Он еще долго сидел так.
Потом, разрядив оружие и спрятав его в ящике среди прочего хлама, Райнхарт подошел к мольберту, натянул халат и проработал до глубокой ночи. Ивонна могла бы расхаживать по улицам нагишом, в его сердце это не вызвало бы даже чувства стыда. Какое ему до нее дело? Даже ревности от него не добиться, ничего, ничего нет, кроме пепла. Словно облако наплывает на него тщетная уверенность, будто в его жизни больше ничего не может произойти из-за этой женщины, ничего.
Амман, молодой лейтенант, оказавшийся вовсе не таким болваном, как поначалу показалось художнику, раздраженному и зараженному предубеждением, на втором портрете сидел уже совершенно иначе, — между прочим, и вся затея с картиной, когда Райнхарт к ней вернулся, неожиданно потеряла всякую спешность.
— Дело, собственно, в том, — заявил как-то Амман, — что эта картина была для моей невесты, поначалу…
— Я знаю.
— Откуда?
Райнхарт поправился, объяснив, что хотя ему и не было ничего известно, но он это предполагал. Как и история, почему женитьба вдруг расстроилась, была совершенно ясна, как ему представлялось. Амману, так сказать свидетелю событий, нужно было только кое-что дополнить или поправить какую-нибудь деталь, в прочем же ему оставалось только дивиться, как точно художник все излагал.

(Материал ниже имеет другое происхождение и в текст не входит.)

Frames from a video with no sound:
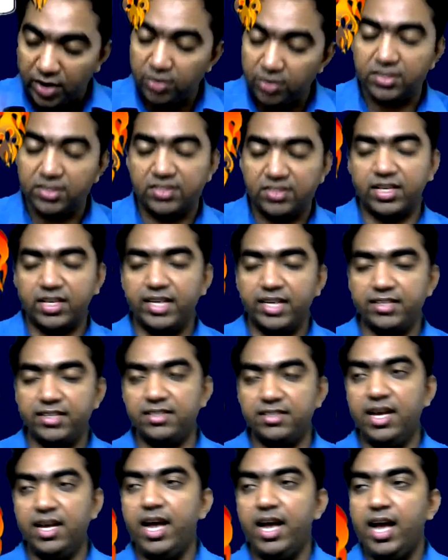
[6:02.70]
the size,
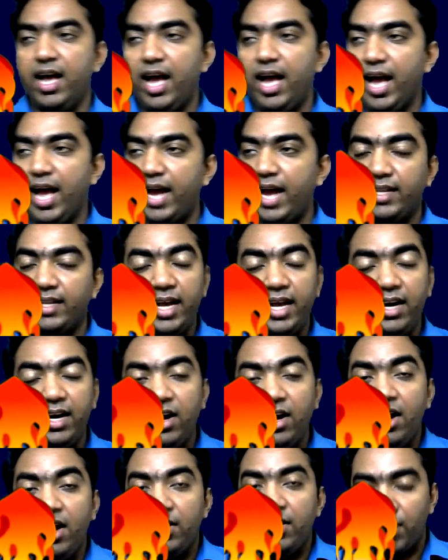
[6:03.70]
and then
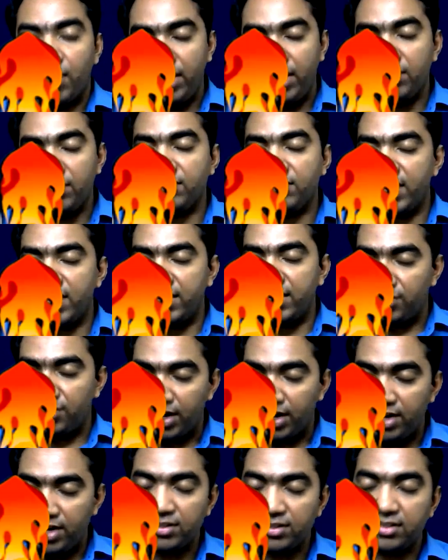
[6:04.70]
you decrease
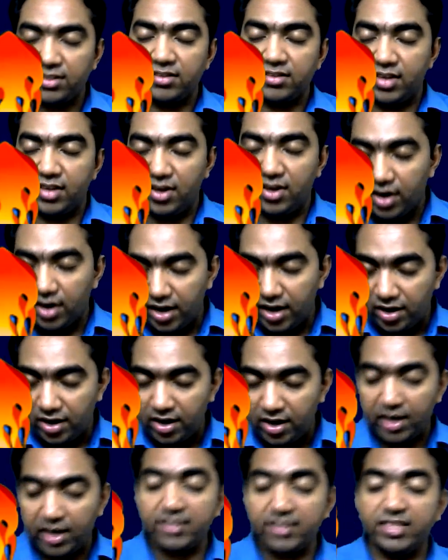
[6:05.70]

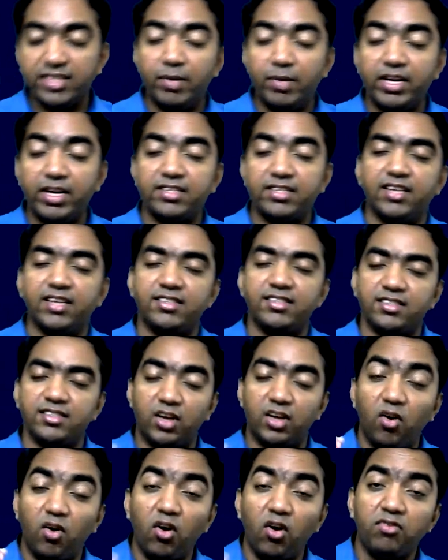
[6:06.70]
the metastasis. The
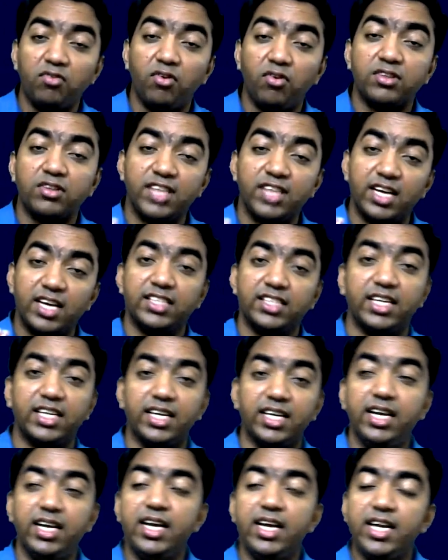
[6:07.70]
role for surgery
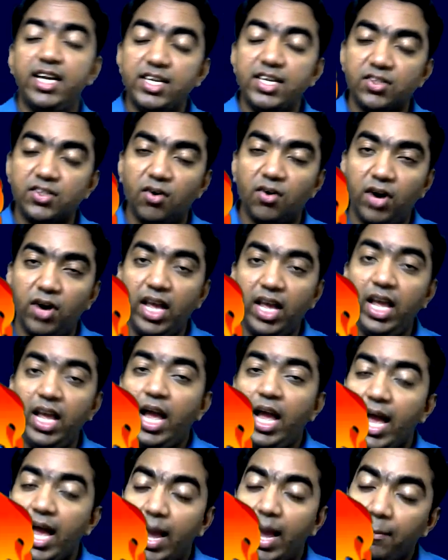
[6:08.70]
is only
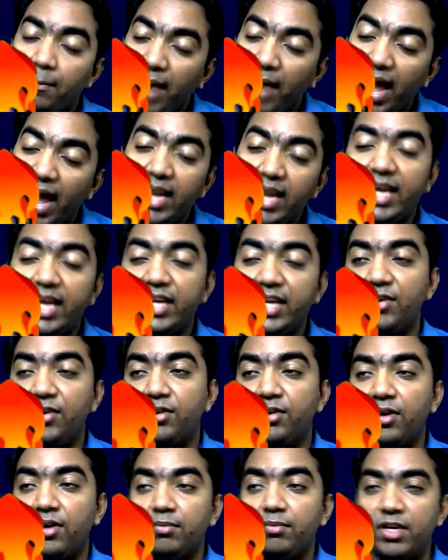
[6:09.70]
a palliative.
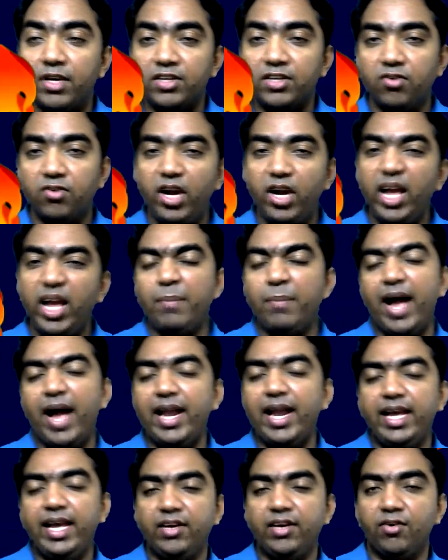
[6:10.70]
There is only a
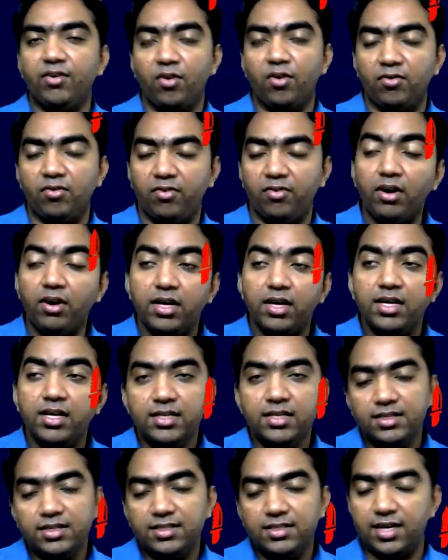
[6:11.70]
palliative role for
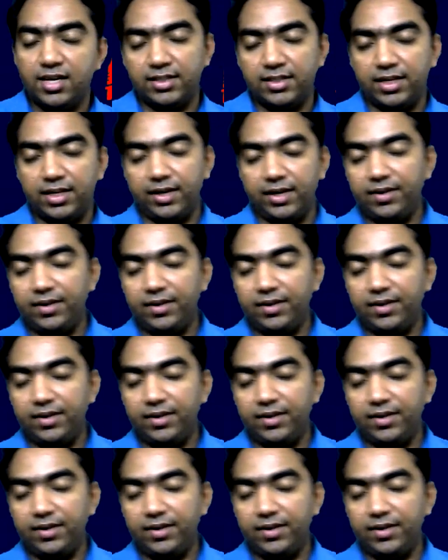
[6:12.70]
surgery.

— Любая женщина, не подавляемая своим возлюбленным, в конце концов начинает страдать от страха превосходства — от страха, что он не настоящий мужчина.
Амман рассказывал:
— Мы были знакомы уже больше года. Все шло самым лучшим образом, с родителями тоже, дело было решенное. Все, что касалось приданого, и вообще…
Райнхарт рисовал. Вообще-то Амману разрешалось вставать, когда захочется поразмяться. Художнику казалось ненужным дальше работать над лицом, пока не прописаны остальные части изображения. Амман встал рядом, чтобы посмотреть. Как говорил художник, не вынимая изо рта трубку, все должно было еще приобрести большую определенность, не резкость изображения, а определенность. Все было словно еще не рожденным. Размытость изображения, говорил он, — поэзия обывателя. И потом, прежде всего необходимо суметь выразить неопределенность лица, не впадая самому в неопределенность.
— Кстати, — заметил Райнхарт, — если хотите, не стесняйтесь, сделайте себе чаю. Там все за занавеской!
Амман стоял у плитки, ожидая, пока закипит вода, руки в карманах, в лейтенантском мундире… Все это казалось ему смешным: здесь — маленькая плитка, там — ненужная свадебная картина, а на улице вечернее солнце, такое же бесполезное; в сущности, он так и не понял, почему она вдруг не захотела выходить за него замуж.
— Турандот! — заявил Райнхарт.
— Я не понял…
Райнхарт как раз занимался защитного цвета брюками, чая он не хотел, чтобы не отрываться от работы.